> Task details: Output the data below only from the line containing "[610.64-611.54s]" up to and including the line containing "(6.00 s to 7.00 s)", exact and with the pictures left out.

Stored data entries:
──────

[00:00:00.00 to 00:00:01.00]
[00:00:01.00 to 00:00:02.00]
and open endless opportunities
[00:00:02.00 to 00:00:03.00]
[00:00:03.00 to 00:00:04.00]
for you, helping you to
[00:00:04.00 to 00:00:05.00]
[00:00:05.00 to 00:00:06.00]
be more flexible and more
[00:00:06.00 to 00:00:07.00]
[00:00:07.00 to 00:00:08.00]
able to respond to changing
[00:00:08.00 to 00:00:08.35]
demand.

──────

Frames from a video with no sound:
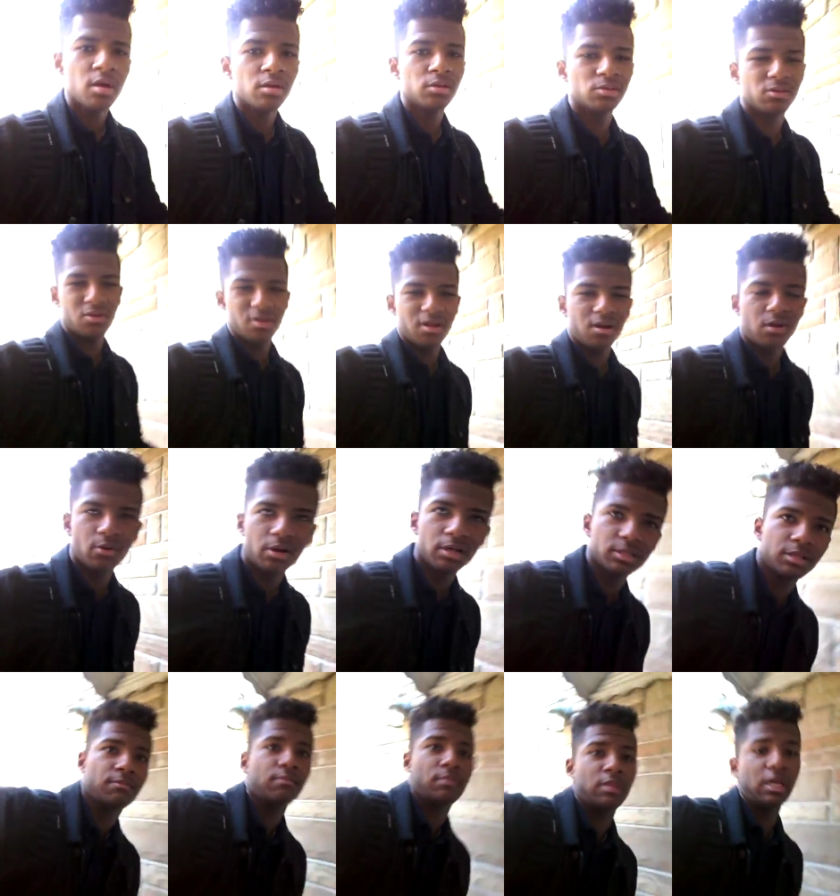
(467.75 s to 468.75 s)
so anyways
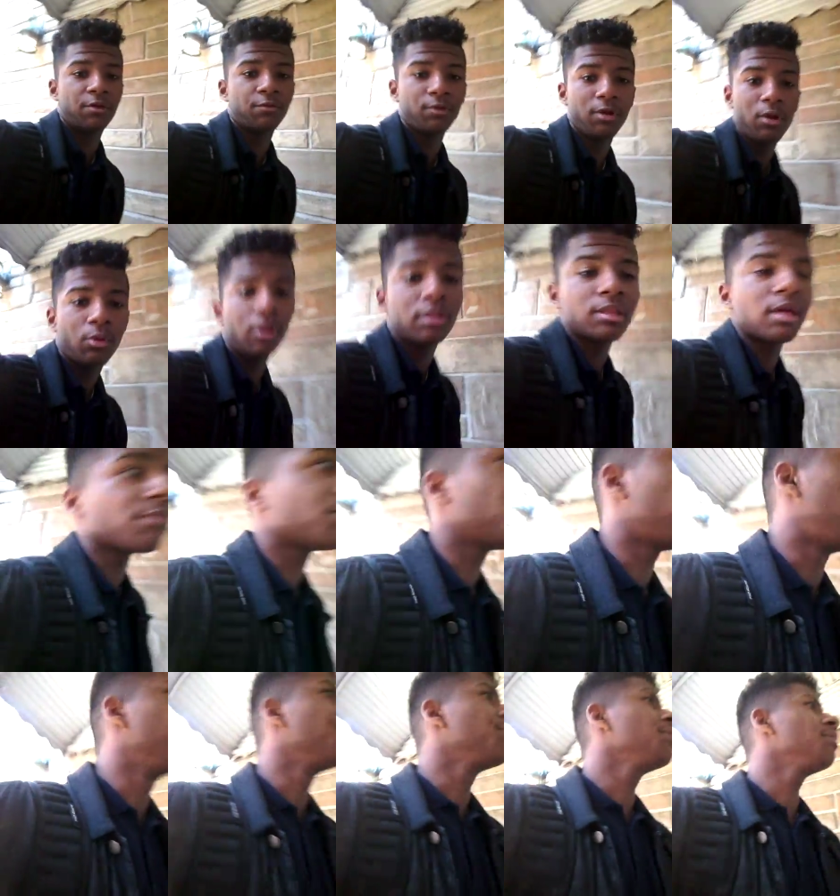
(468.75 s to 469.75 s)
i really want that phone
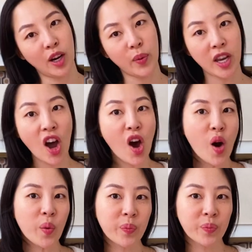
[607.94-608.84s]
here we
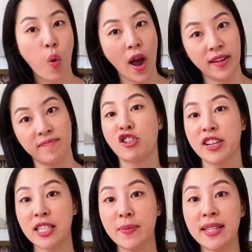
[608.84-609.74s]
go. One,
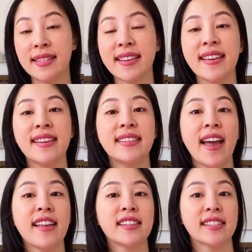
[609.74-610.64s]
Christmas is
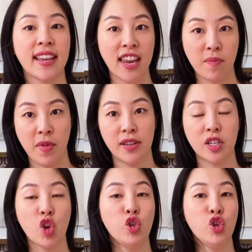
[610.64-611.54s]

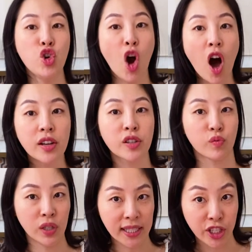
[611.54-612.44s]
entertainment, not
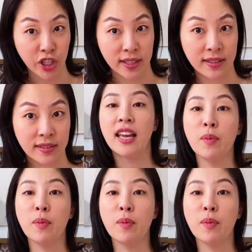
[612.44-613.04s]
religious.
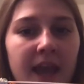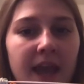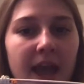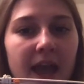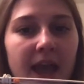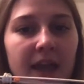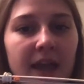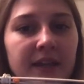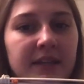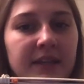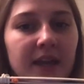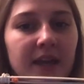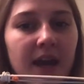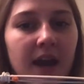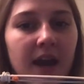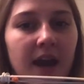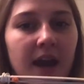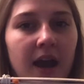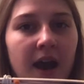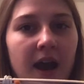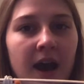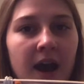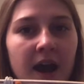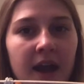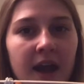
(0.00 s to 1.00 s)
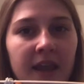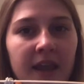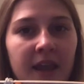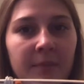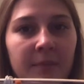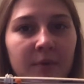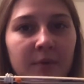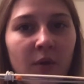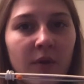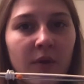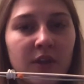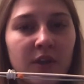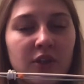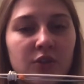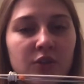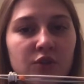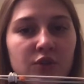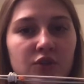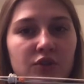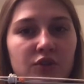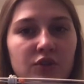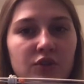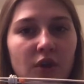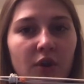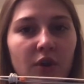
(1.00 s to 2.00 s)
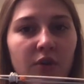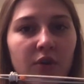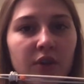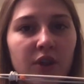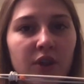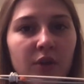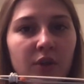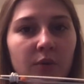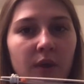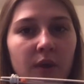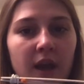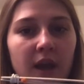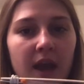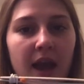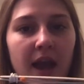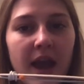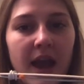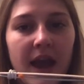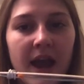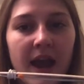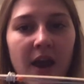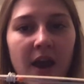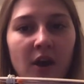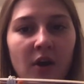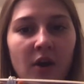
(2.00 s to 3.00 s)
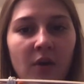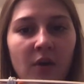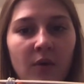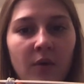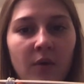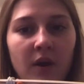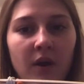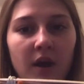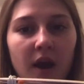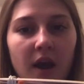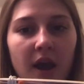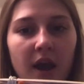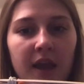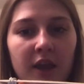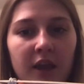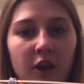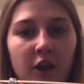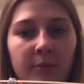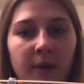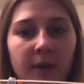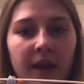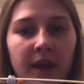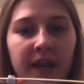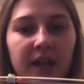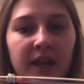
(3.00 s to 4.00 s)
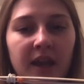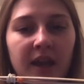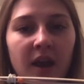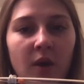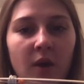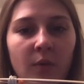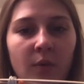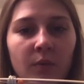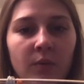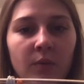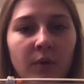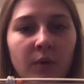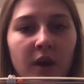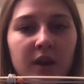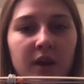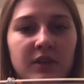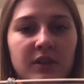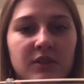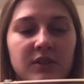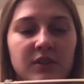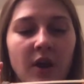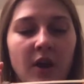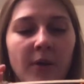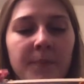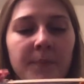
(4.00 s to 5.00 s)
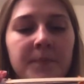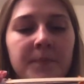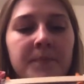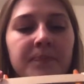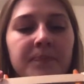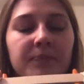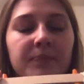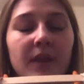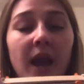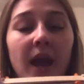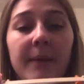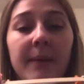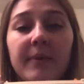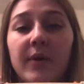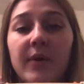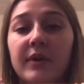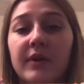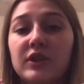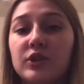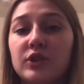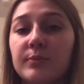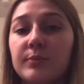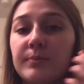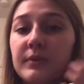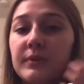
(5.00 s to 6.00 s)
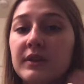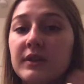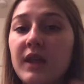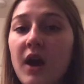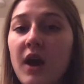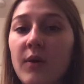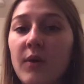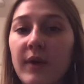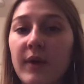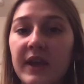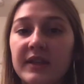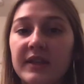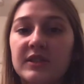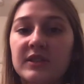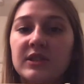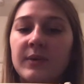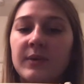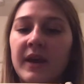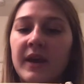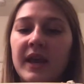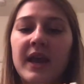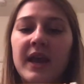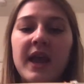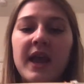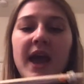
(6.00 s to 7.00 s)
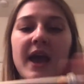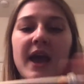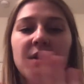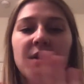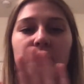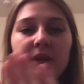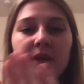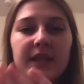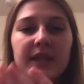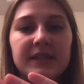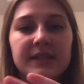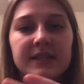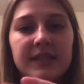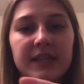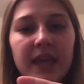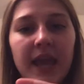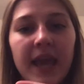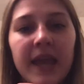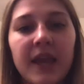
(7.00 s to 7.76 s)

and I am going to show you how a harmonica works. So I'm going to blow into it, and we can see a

──────

> Problem solution:
[610.64-611.54s]

[611.54-612.44s]
entertainment, not
[612.44-613.04s]
religious.
(0.00 s to 1.00 s)
(1.00 s to 2.00 s)
(2.00 s to 3.00 s)
(3.00 s to 4.00 s)
(4.00 s to 5.00 s)
(5.00 s to 6.00 s)
(6.00 s to 7.00 s)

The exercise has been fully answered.